« Anterior 14/07/2024 - 14:56
Certa vez eu vi um documentário sobre a França retratando a cultura, costumes, religião, culinária, músicas, afins. Mas uma coisa me chamou a atenção, era um costume deles realizarem a própria reforma das casas onde moravam, eles não tinham o hábito de terceirizar esse trabalho como fazemos aqui no Brasil, eles juntavam toda a família e colocavam a mão na massa, principalmente nos finais de semana. Escutei atentamente, que eles mesmos concebiam o projeto e a reforma praticamente sozinhos, e que não era uma questão de necessidade financeira, mas uma escolha.
Agora, veja bem... Eu, como grande parte das pessoas, não nasci num lar de apreciadores do "Faça você mesmo", em matéria de reforma. Minhas experiências anteriores com o assunto sempre consistiram simplesmente em tentar sobreviver dentro de um ambiente sujo, barulhento e cheio de trabalhadores, numa posição passiva de observadora, enquanto profissionais reformavam a casa. A satisfação do resultado final, apesar de existir, sempre foi rapidamente superada pelo alívio de poder simplesmente viver numa casa limpa e silenciosa outra vez. "Ficou ótimo, mas ainda bem que acabou!"
Por outro lado, pra muitas pessoas isso pode parecer algo aborrecedor, esse tipo de atividade. O paradoxo é que são justamente as tarefas consideradas "Aborrecedoras" que têm o maior potencial para serem gratificantes, porque são elas que envolvem uma carga ativa de trabalho. Existem várias pequenas ações que desempenhamos na nossa vida cotidiana que possuem uma grande capacidade adormecida de nos trazer satisfação. O problema é que aprendemos a detestá-las, e, quanto mais as detestamos, menos satisfação obtemos no dia a dia. Esse é mais um dos inúmeros casos de "O seu pensamento molda a sua realidade."
No entanto, preciso dizer que acho muito curioso como as ideias e percepções das coisas chegam até nós. Ouvimos muitas opiniões diferentes sobre assuntos diferentes, e isso sem dúvida influencia o nosso entendimento do mundo á nossa volta. As histórias e ponto de vistas dos outros são ferramentas extremamente valorosas para esculpir as nossas próprias crenças sobre tudo. Eu gosto de pensar nas opiniões e vivências que as pessoas compartilham como mapas e lanternas. Mapas, porque às vezes elas te apontam a existência e te mostram o caminho pra um quarto na sua cabeça que você ainda não sabia que existia, um assunto sobre o qual você nunca tinha parado pra pensar antes; E lanternas, porque às vezes elas te ajudam a iluminar mais objetos dentro de um quarto que você já conhece, mas continua escuro. Isso é maravilhoso, e pra mim é a prova de valor e da beleza da experiência compartilhada entre os seres humanos.

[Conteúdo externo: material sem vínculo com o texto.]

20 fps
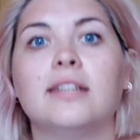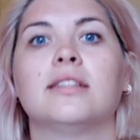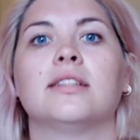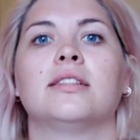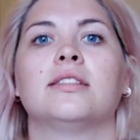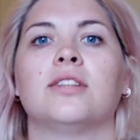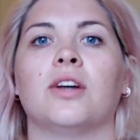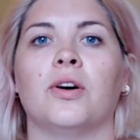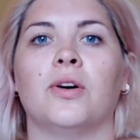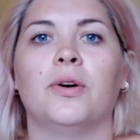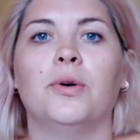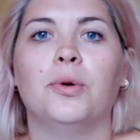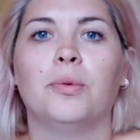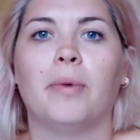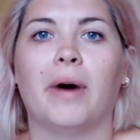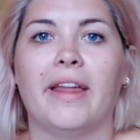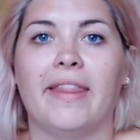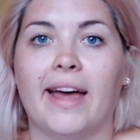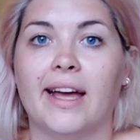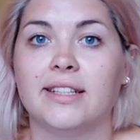So
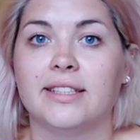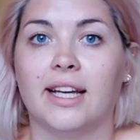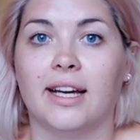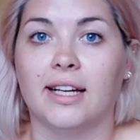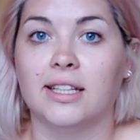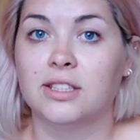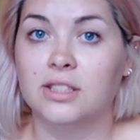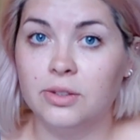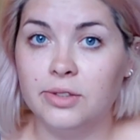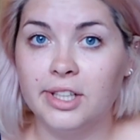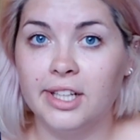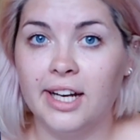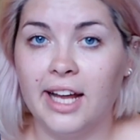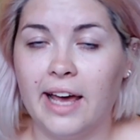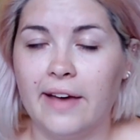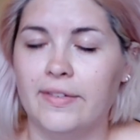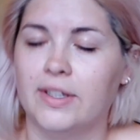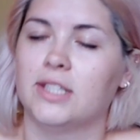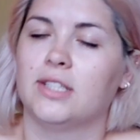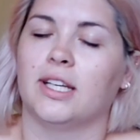by that date I still didn't
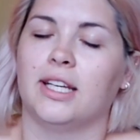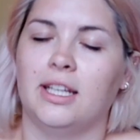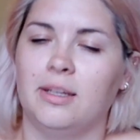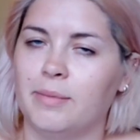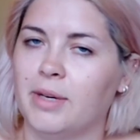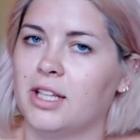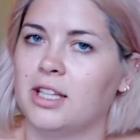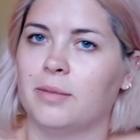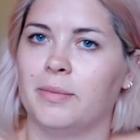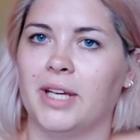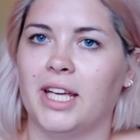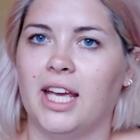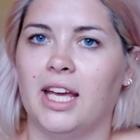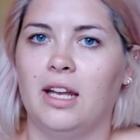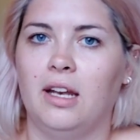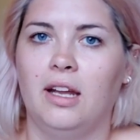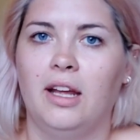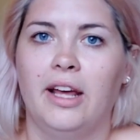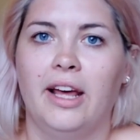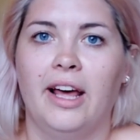have it, so I emailed them again.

Mas existem quartos e quartos. Alguns você quer muito iluminar, outros nem tanto. Alguns, é claro, são tão tenebrosos que uma espiadela com a lanterna emprestada por alguém é suficiente pra que você decida jamais tentar acender a luz. A lanterna é uma formidável ferramenta pra nos dar indícios sobre os quartos a investigar, e às vezes permite também saber quais quartos evitar. É claro que esse é um exemplo muito simplório e reducionista. Primeiro porque, na maioria das vezes, existem inúmeros elementos complexos e conflitantes dentro de um mesmo quarto, e a lanterna que cada pessoa diferente nos empresta só permite enxergar uma pequena parte dele. Assim sendo, uma única lanterna, ou uma única opinião, não deveria nos bastar. Na realidade, uma vez acesa a luz, descobrimos que há muito mais pra ver. Além disso, mesmo quando tudo se esclarece, não existe um quarto universal, que todo mundo enxerga. A decoração e os elementos dentro dele são extremamente particulares á vivência e ao sentir de cada indivíduo.
Durante a minha vida, muitos mapas e lanternas me foram emprestados por muitíssimas pessoas, o que me permitiu e ainda me permite acender muitas luzes, e sou infinitamente grata por isso!
Então que tenhamos o hábito dentro da nossa rotina de sermos lanternas e mapas, não só pra si, mas para o maior número de pessoas possível, e que a gente transforme quartos em casas inteiras, e que quando olhar para essa moradia mesmo ainda com resquícios de reparo, estando perto ou longe, que não consiga sequer notar ou pensar que ela passou por alguma reforma.

.(Escrito dia 13/07/2024, ás 10:52).